-- Task prompt --
Any pictures should be dropped; everything else in the records is to be returned exactly.

※

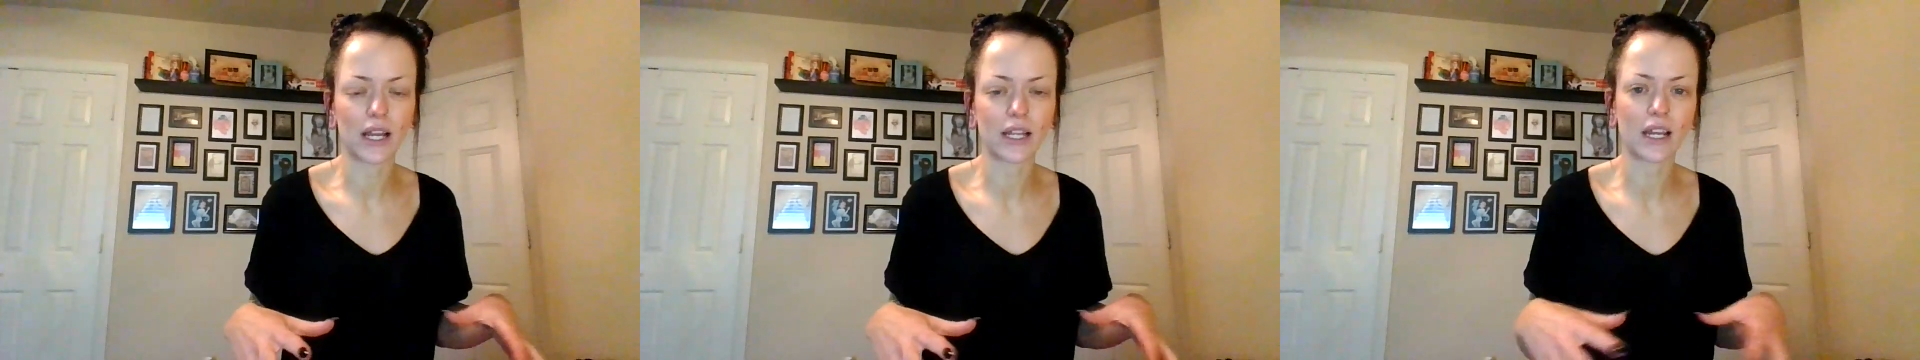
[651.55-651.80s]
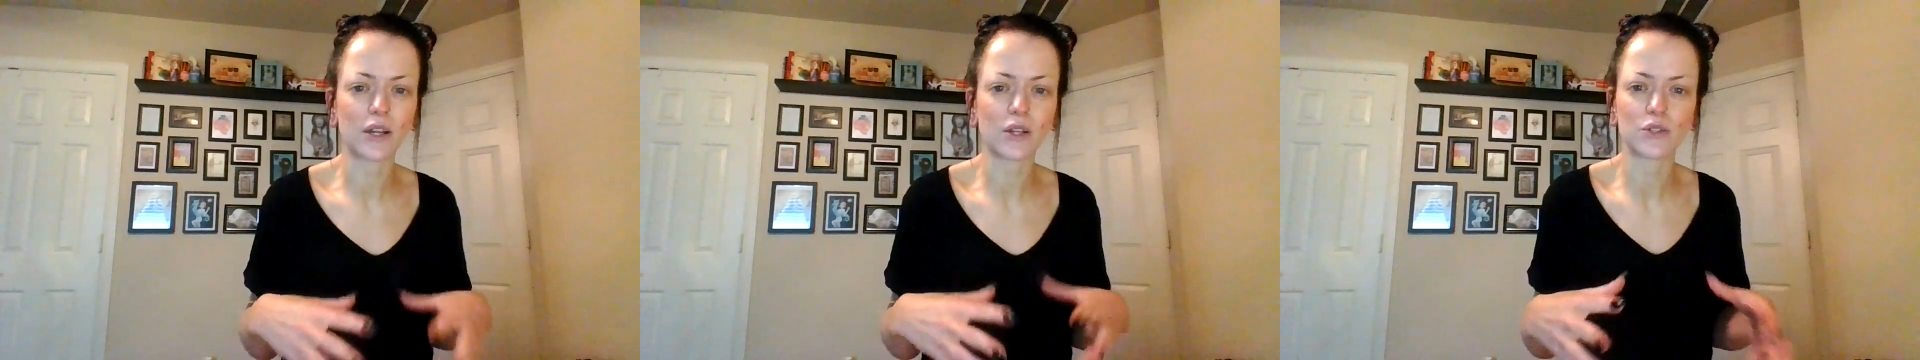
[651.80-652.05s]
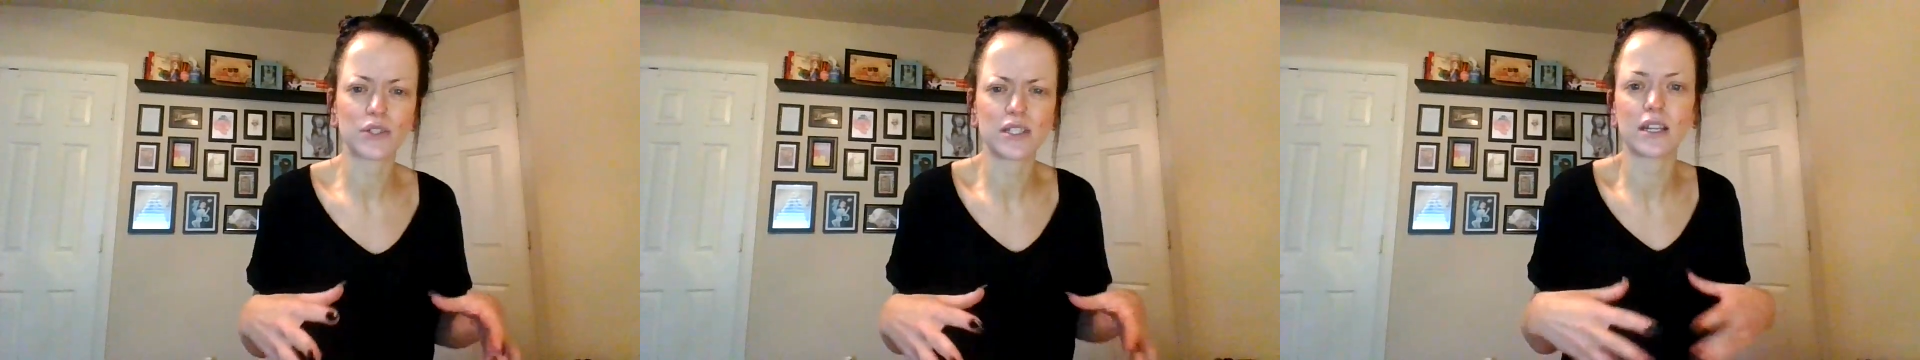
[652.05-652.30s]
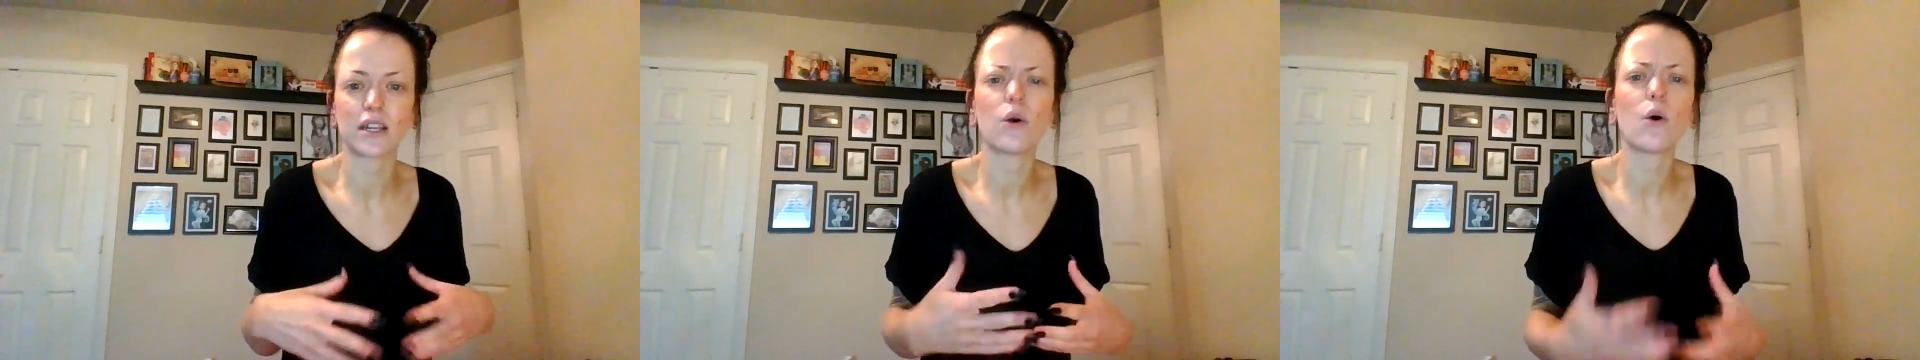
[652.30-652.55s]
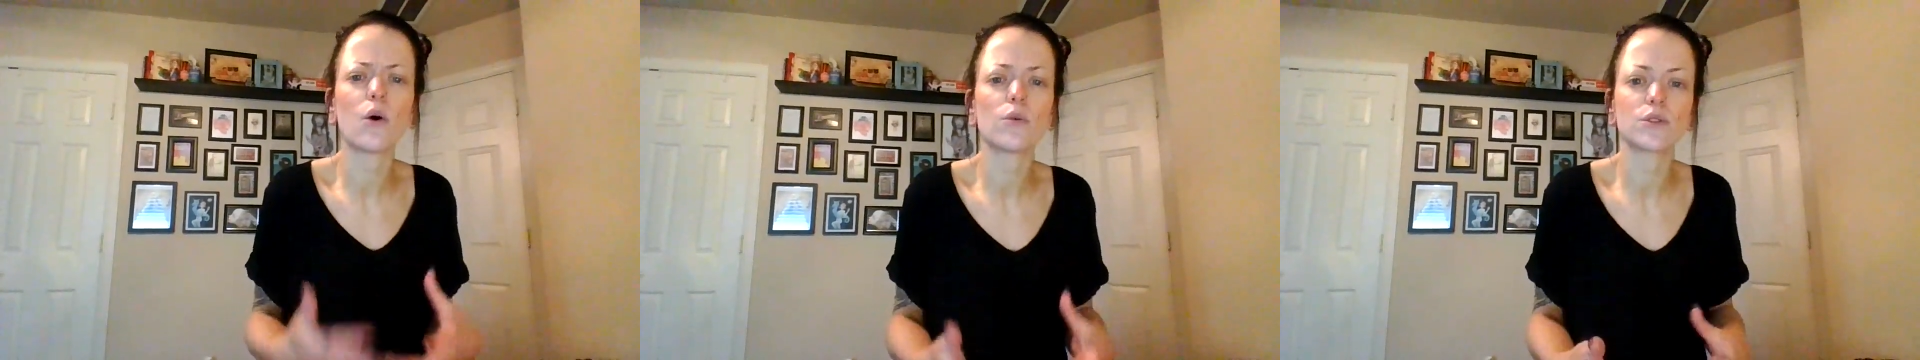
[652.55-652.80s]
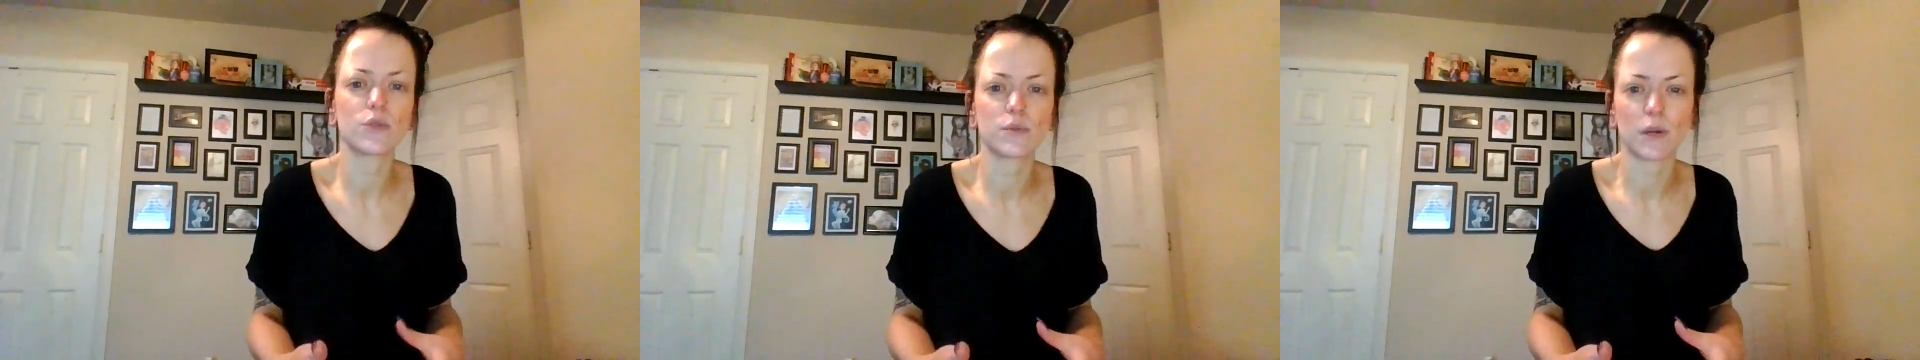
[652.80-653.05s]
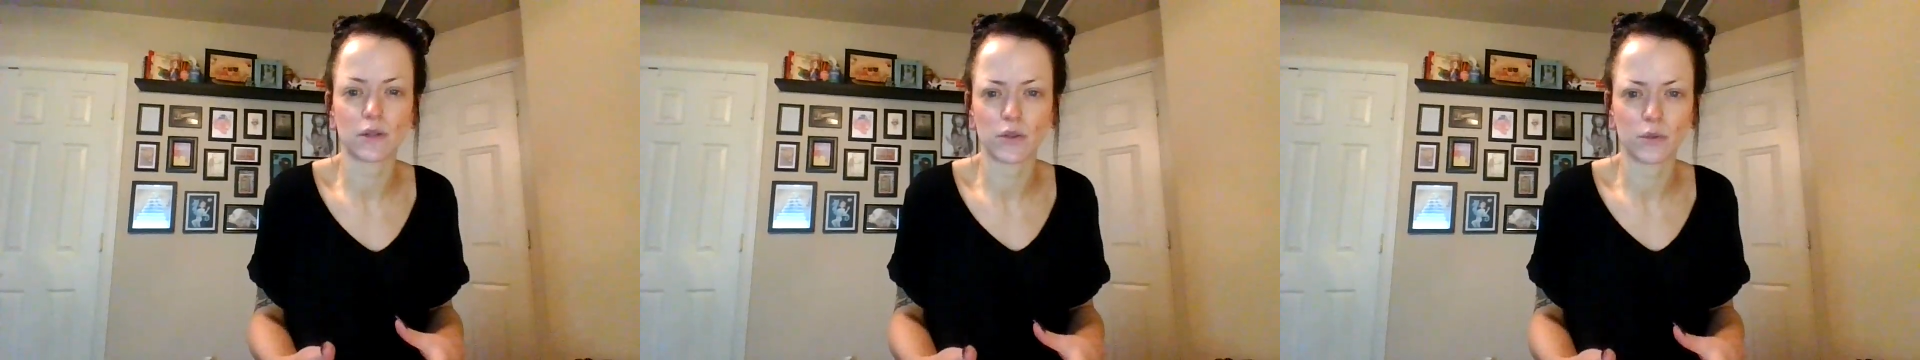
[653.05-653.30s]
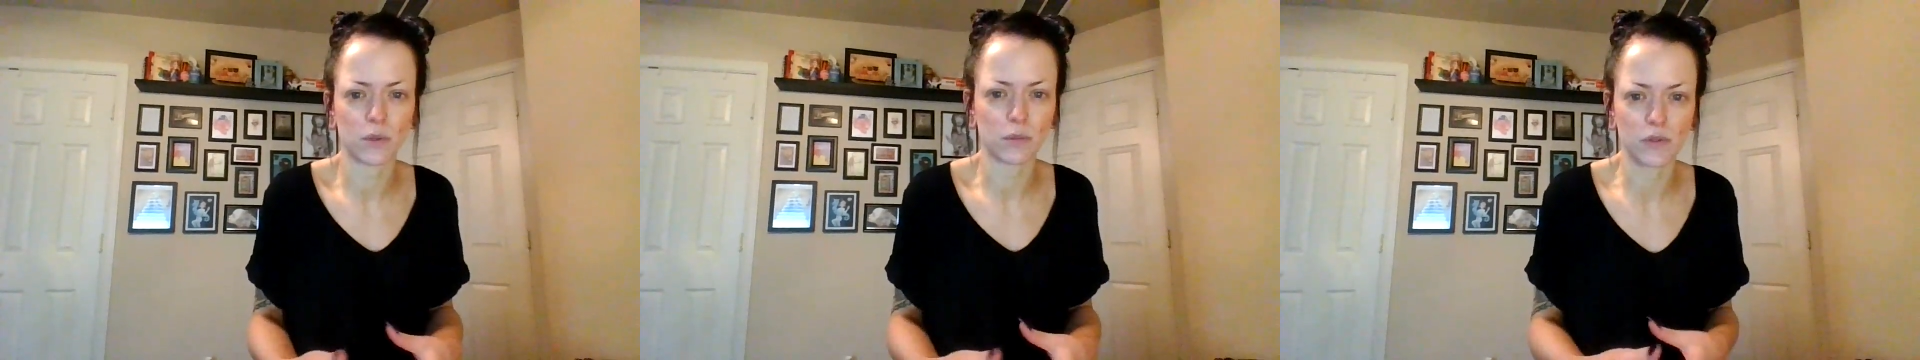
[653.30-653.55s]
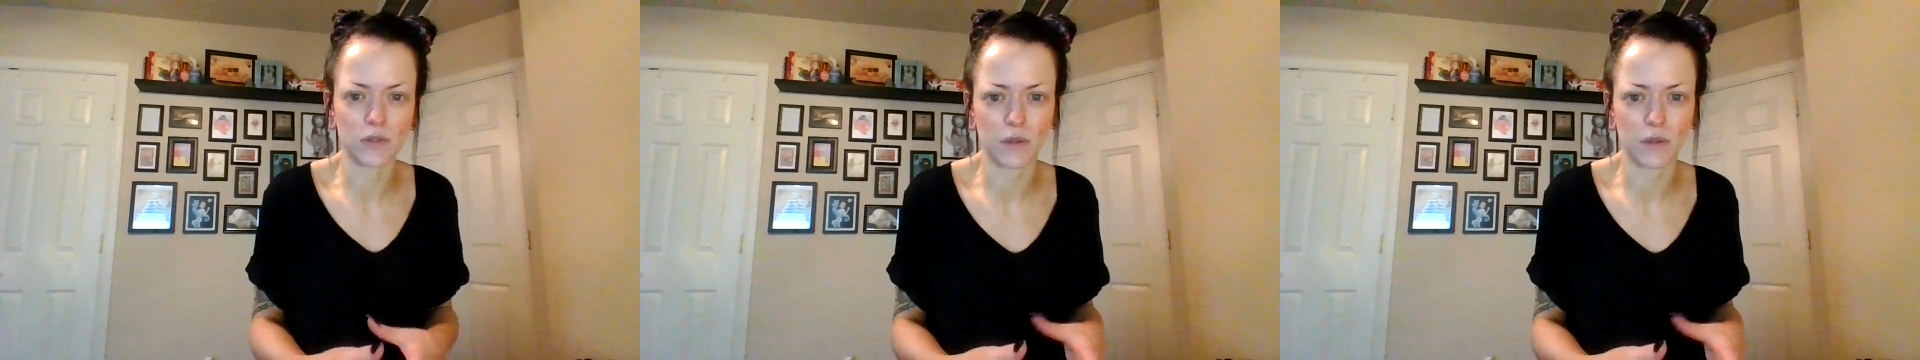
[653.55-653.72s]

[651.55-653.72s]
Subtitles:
and I understand, and I'll always respect other people's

※

-- Result of the task --
[651.55-651.80s]
[651.80-652.05s]
[652.05-652.30s]
[652.30-652.55s]
[652.55-652.80s]
[652.80-653.05s]
[653.05-653.30s]
[653.30-653.55s]
[653.55-653.72s]

[651.55-653.72s]
Subtitles:
and I understand, and I'll always respect other people's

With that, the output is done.